Aitor Sanz vivirá su segunda final de una promoción de ascenso a la máxima categoría. La anterior también la jugó con el Tenerife, en 2017, con el desenlace de la derrota en el duelo definitivo ante el Getafe. En su novena temporada en el club, y después de pasar por momentos de todo tipo, el capitán disfruta de ese camino formando parte de un grupo del que se siente «muy orgulloso» por la demostración diaria que hace de compromiso y de entrega. «No somos un equipo de superestrellas, sino un equipo con mayúsculas», destacó en los medios de comunicación de la entidad blanquiazul.

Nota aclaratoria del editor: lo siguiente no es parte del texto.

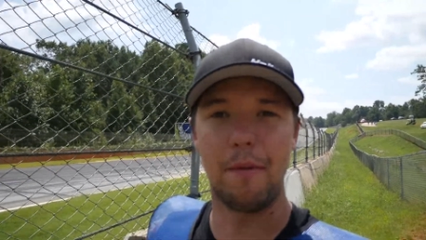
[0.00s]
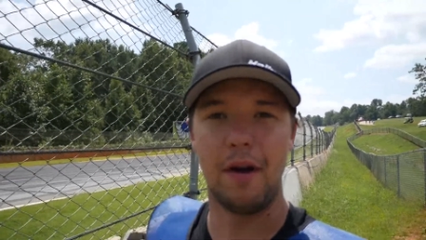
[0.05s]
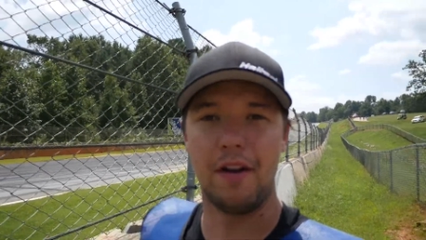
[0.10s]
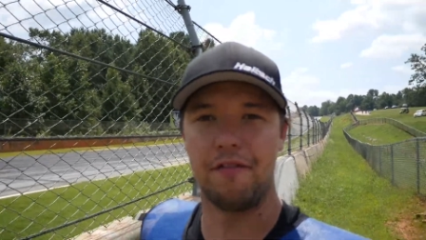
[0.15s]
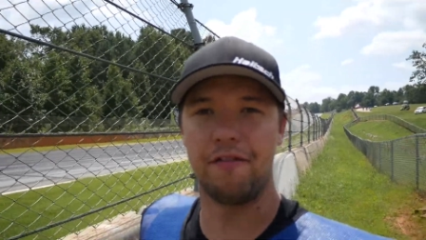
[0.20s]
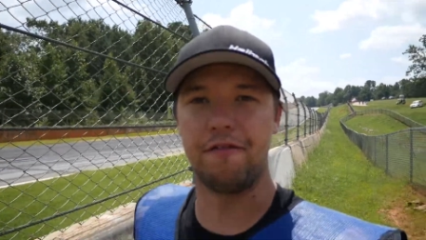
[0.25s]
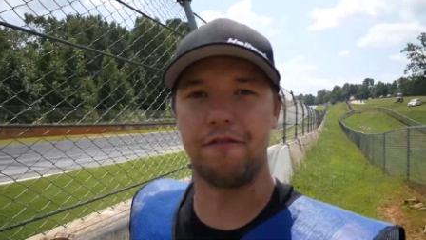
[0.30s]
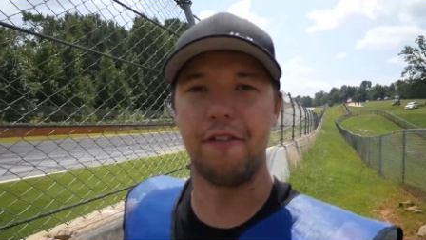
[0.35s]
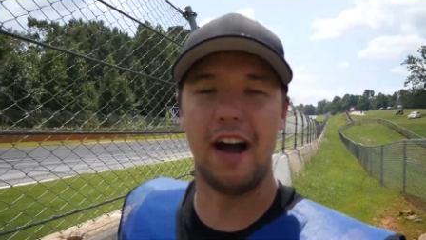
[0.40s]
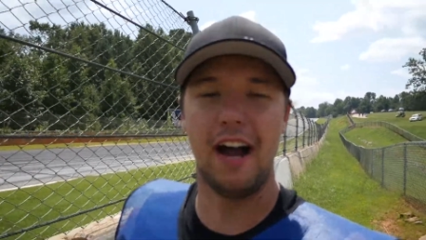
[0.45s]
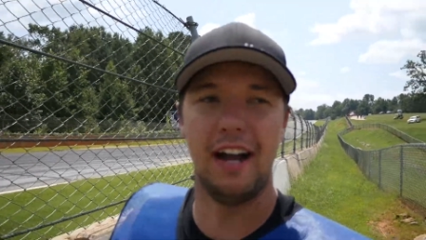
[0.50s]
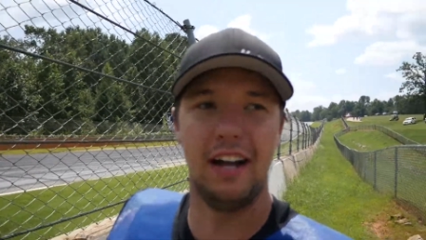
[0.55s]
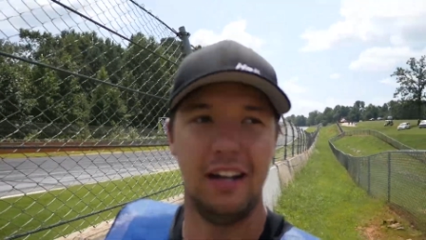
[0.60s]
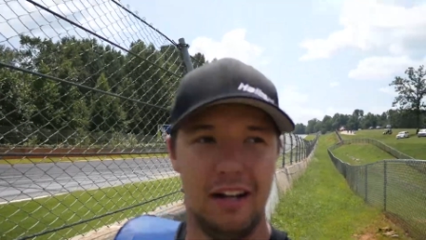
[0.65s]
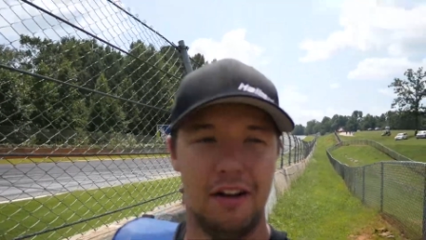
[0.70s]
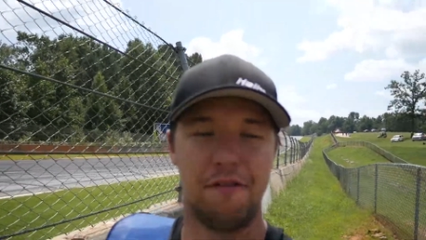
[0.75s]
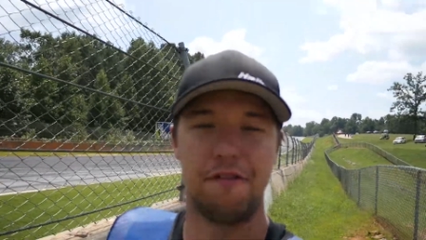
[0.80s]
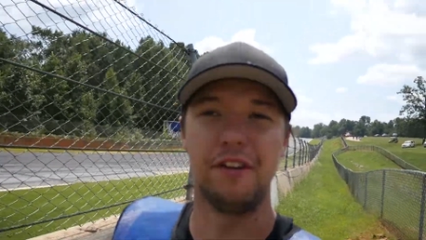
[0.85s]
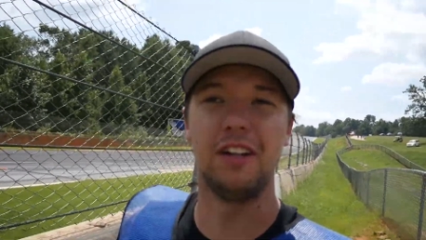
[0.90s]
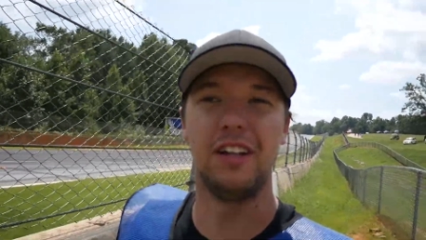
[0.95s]

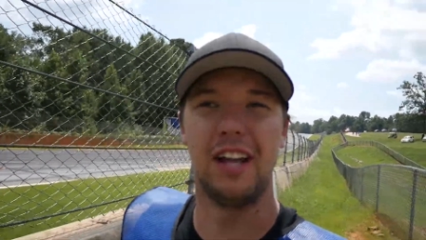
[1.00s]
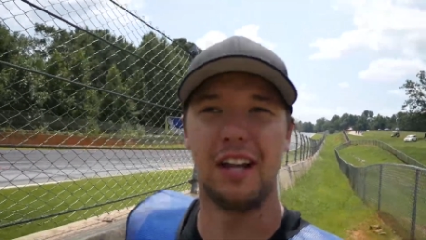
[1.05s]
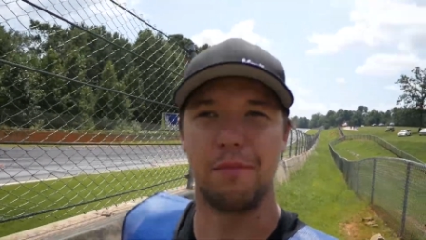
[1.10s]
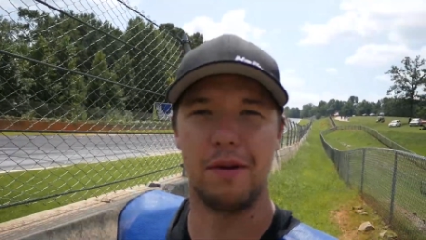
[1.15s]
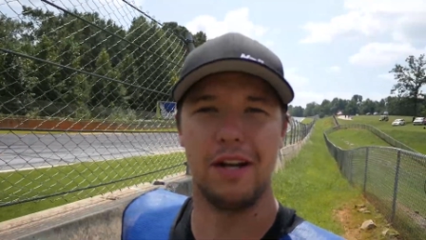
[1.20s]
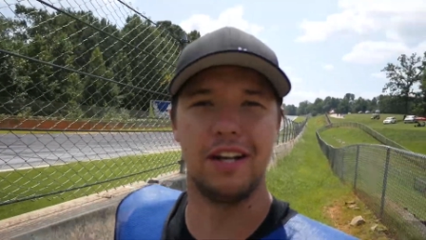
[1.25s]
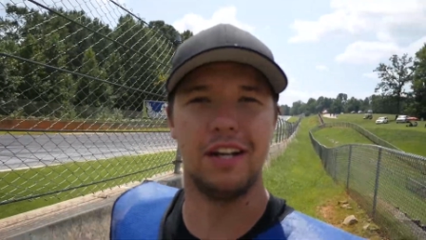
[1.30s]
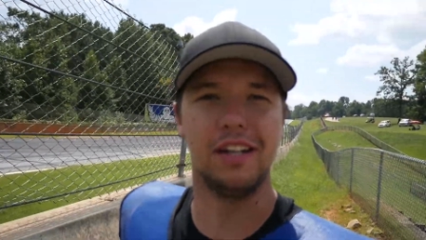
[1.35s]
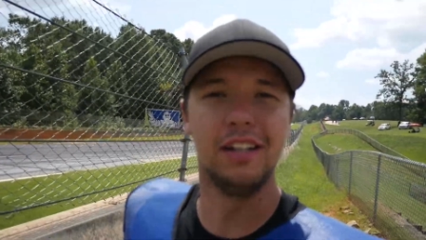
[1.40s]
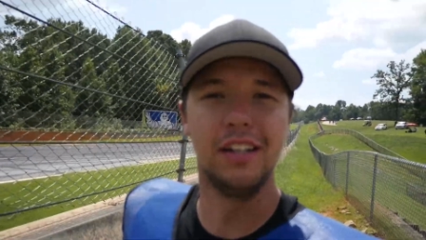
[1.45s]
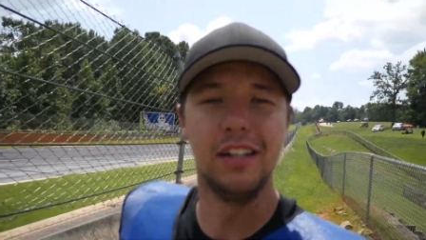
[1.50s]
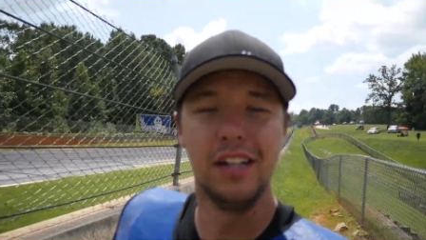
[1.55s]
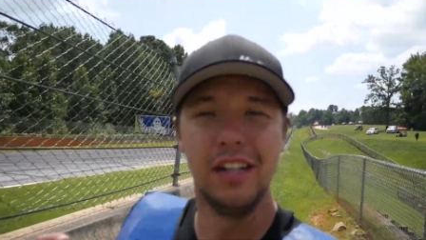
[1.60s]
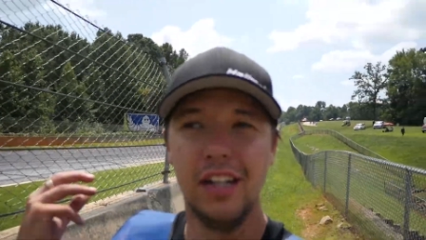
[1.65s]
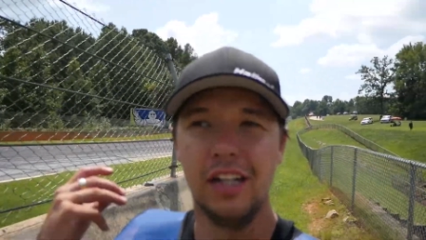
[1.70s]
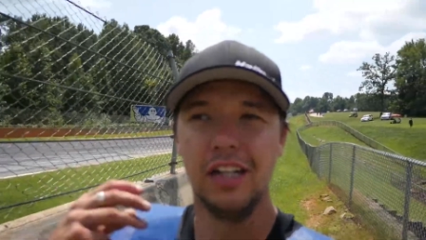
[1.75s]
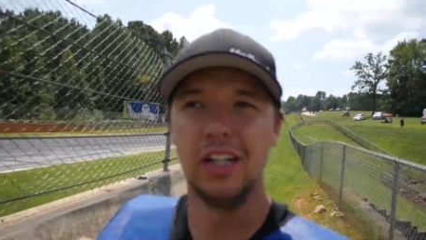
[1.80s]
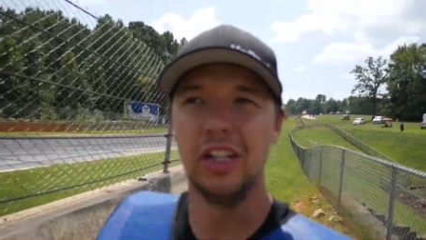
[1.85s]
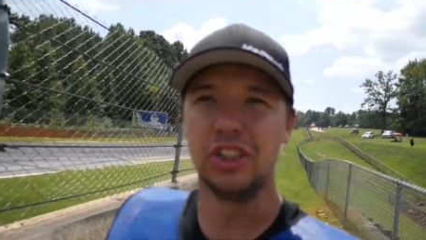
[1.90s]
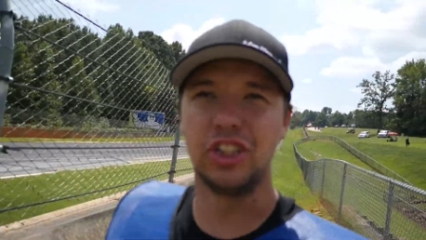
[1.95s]
I feel like my
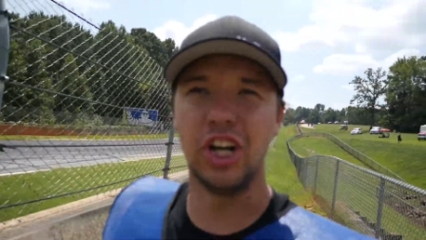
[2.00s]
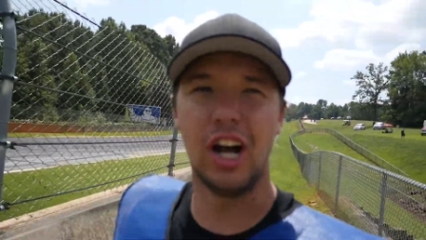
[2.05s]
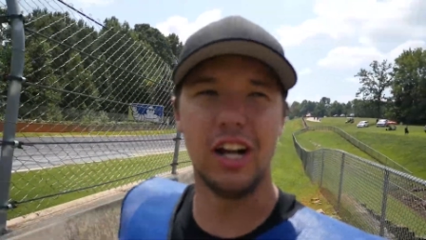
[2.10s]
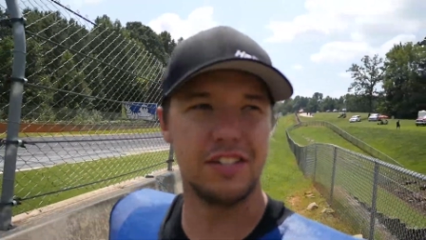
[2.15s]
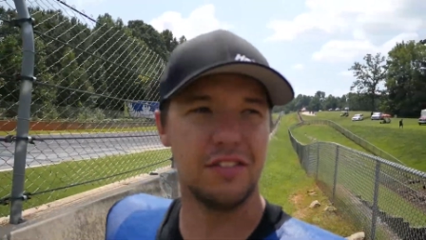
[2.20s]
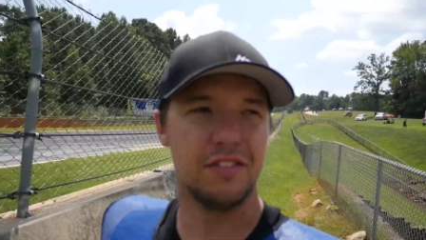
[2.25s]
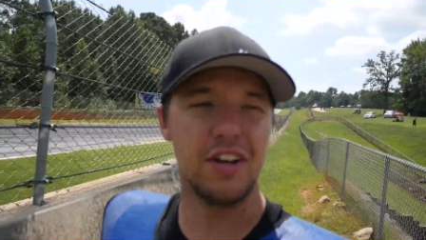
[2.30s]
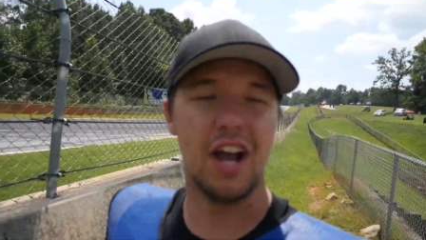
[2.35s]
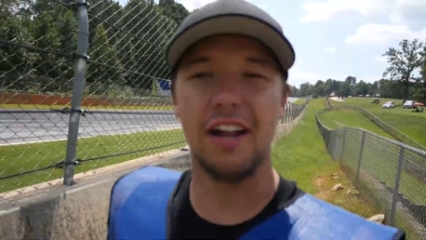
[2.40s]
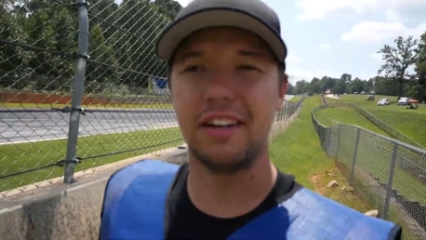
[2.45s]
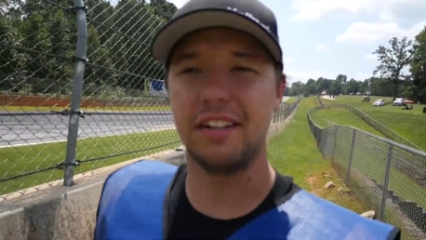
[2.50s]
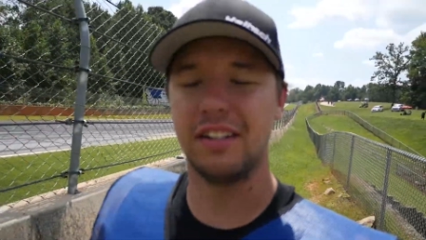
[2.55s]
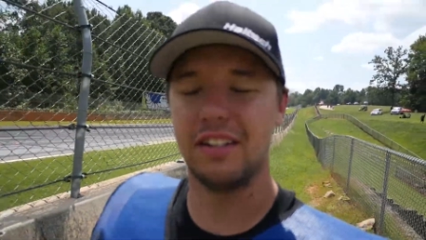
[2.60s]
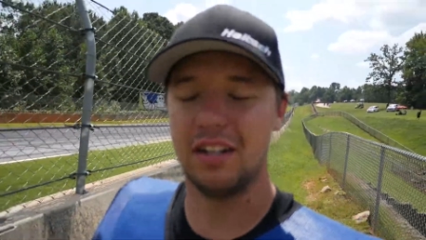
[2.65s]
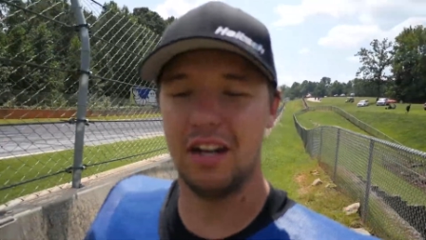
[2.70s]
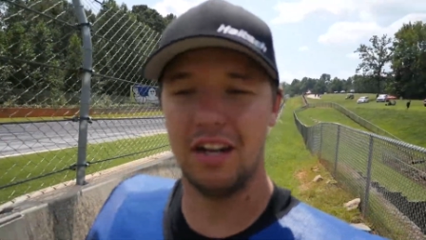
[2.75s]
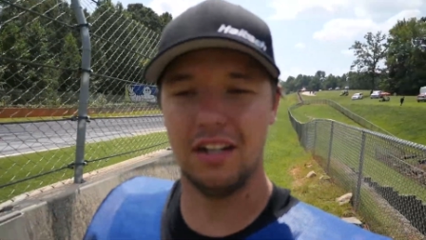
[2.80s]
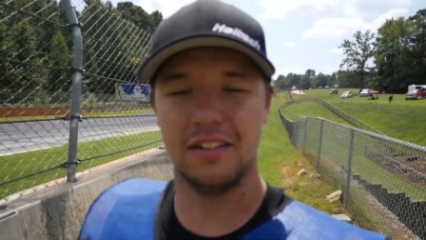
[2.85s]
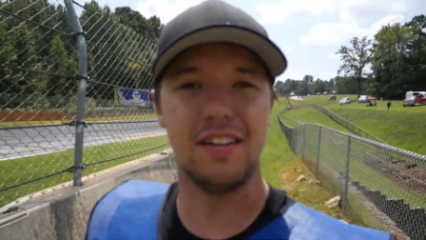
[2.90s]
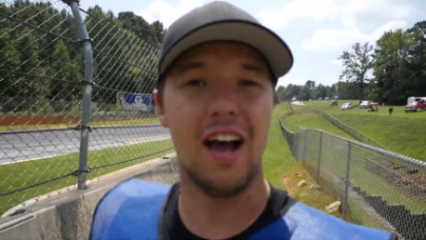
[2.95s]
shots have gotten
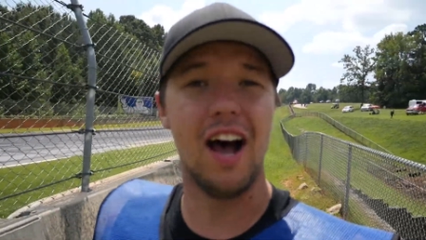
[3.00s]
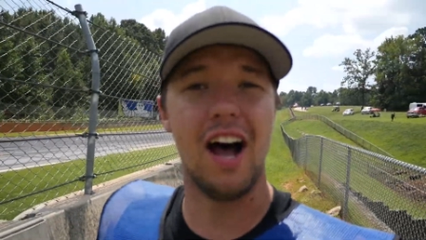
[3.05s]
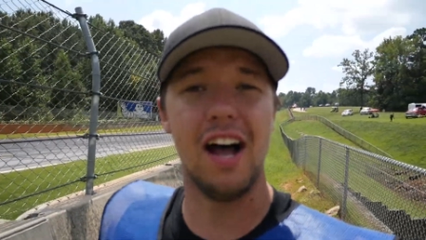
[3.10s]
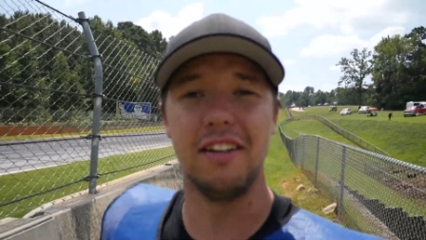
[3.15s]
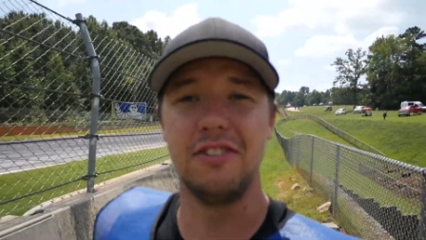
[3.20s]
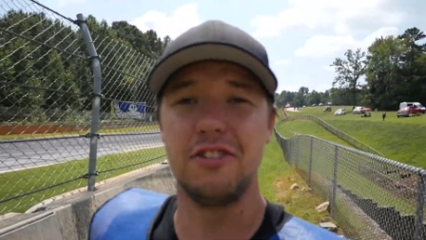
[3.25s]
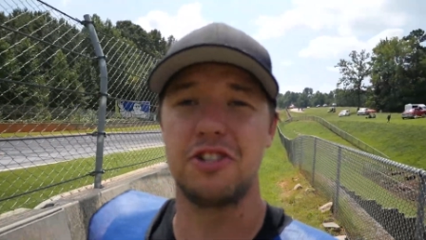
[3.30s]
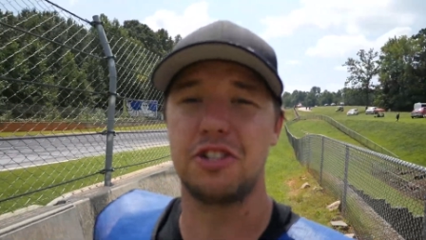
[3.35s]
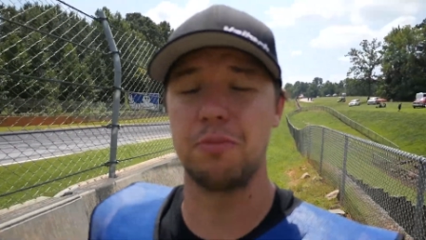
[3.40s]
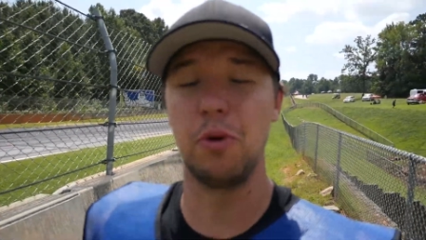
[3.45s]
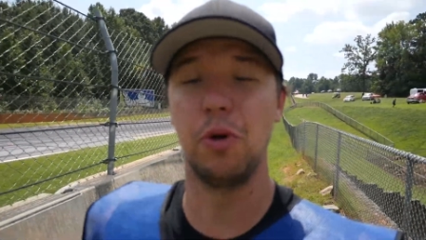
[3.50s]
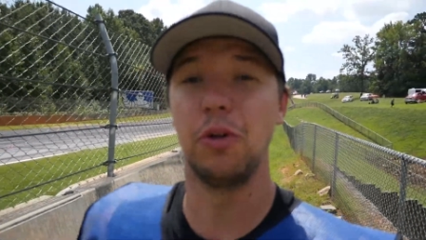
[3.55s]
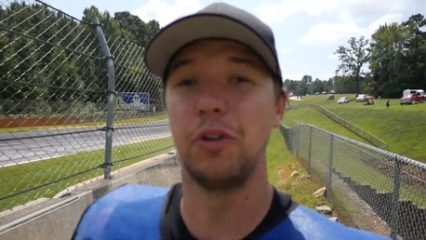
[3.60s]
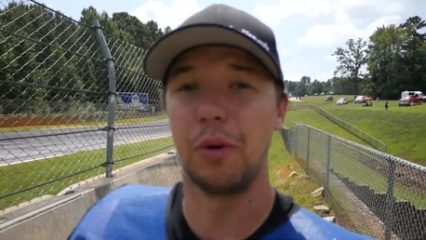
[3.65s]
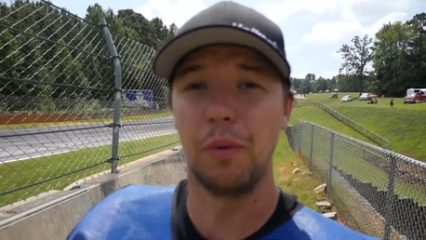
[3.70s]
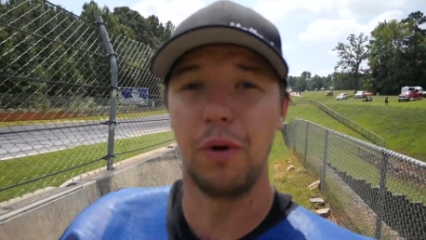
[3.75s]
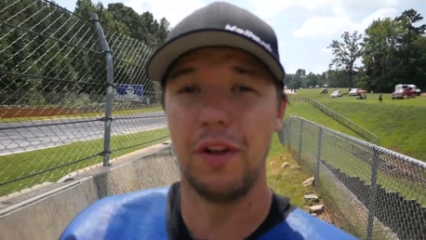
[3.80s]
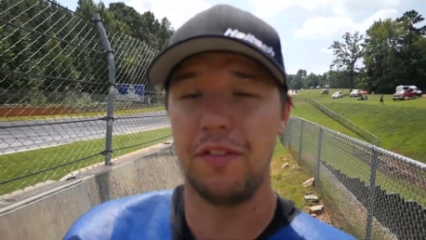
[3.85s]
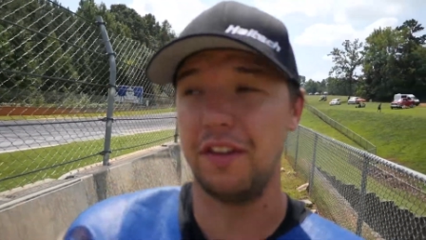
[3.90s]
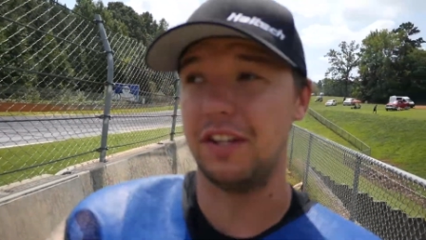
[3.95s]
a ton smoother
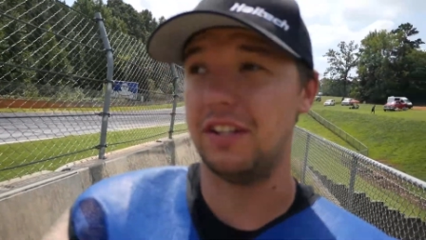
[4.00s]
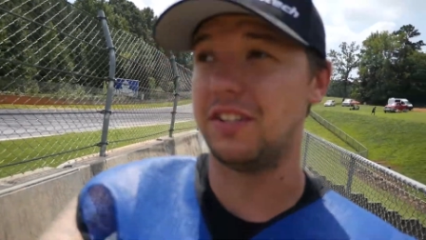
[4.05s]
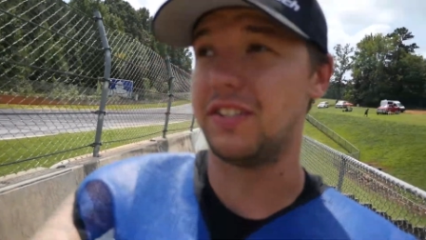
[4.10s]
with it,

«Aquí no engañamos a nadie», afirmó el centrocampista, que sumó todos los minutos en el doble enfrentamiento con la Unión Deportiva de la semifinal del playoff. «No somos un equipo de superestrellas, sino un equipo con mayúsculas que se basa en el conjunto, en la cooperación, en el esfuerzo y en la humildad, que son valores que van intrínsecos al deporte y que me llenan de orgullo, porque el talento es innato, pero trabajar, pelear y dejarse la piel día a día por un equipo y por una camiseta, es para sentirse orgulloso, y yo lo estoy de mis compañeros», añadió.

Aitor confesó que soñaba con «jugar y ganar» partidos como el del pasado sábado en el estadio Gran Canaria, pero recordó que el Tenerife todavía no ha cruzado la meta que se había marcado. «Vamos a seguir luchando por nuestro objetivo, que no era ganar a la UD Las Palmas, que también, sino subir a Primera División; y vamos a pelear con la misma humidad y trabajo que nos han llevado hasta aquí, sin creernos mejores ni peores que nadie», advirtió el 16.

Sanz insistió en que «lo importante es el objetivo», pero añadió el matiz de «disfrutar del camino» que puede llevar al deseado ascenso. «Llevo muchos años en este club y hemos pasado momentos muy duros, hemos vivido temporadas en las que no íbamos ni para arriba ni para abajo, con un poco de hastío en los últimos partidos; así que tenemos que disfrutar de este camino, porque el fútbol va de emociones y tenemos que darle valor a lo que está pasando», opinó el madrileño.

Con once derbis a sus espaldas, Sanz se mostró «muy feliz» por el doble triunfo ante la Unión Deportiva, sobre todo por lo que representa para el tinerfeñismo. «Han creído mucho en nosotros y, por suerte, les hemos dado ese premio, pero también lo merece el equipo, porque es tremendamente trabajador», remarcó el mediocentro sin pasar por alto que el Tenerife siguió dando «pasitos» para superar los «momentos malos» que soportó durante la temporada, y ahora «está un poco más cerca» del objetivo del ascenso.

La felicidad de Mario

También compartió sus sensaciones el delantero Mario González, cuya felicidad en el Gran Canaria «fue inmensa» por la «maravilla» de ganar un derbi de tanta relevancia. «Poco más se puede decir», apuntó el burgalés sobre una eliminatoria «completa» y con un triunfo «merecido» del equipo tinerfeño.

Pero no él ni sus compañeros tienen suficiente. «El objetivo sigue siendo muy claro, y es el de subir a Primera», afirmó el futbolista cedido por el Sporting de Braga. «Ahora estamos más cerca que la semana pasada y vamos a ir a por ello», garantizó el autor de seis goles con la camiseta blanquiazul.

Mario admitió que dar el paso definitivo «va a ser difícil», pero llegó a la conclusión de que el «mismo nivel competitivo» que alcanzó el Tenerife en los dos clásicos le podrían servir para terminar con éxito la temporada.

Para ello considera fundamental el carácter competitivo de un grupo que le sorprende cada día. «Aunque no llegué al club en el comienzo de la temporada, sé que este es un equipo impresionante, porque aquí nadie se ahorra una carrera, ni se da un balón por perdido, y así es muy difícil no ganar», comentó un «satisfecho» Mario.

El atacante, titular en los dos encuentros ante la Unión Deportiva, reveló que el ambiente que se generó el pasado miércoles «fue realmente mágico» por la respuesta de la afición blanquiazul. «Lo que vivimos en Gran Canaria también fue espectacular. Parece que no, pero nos dan la vida, son uno más», manifestó Mario González.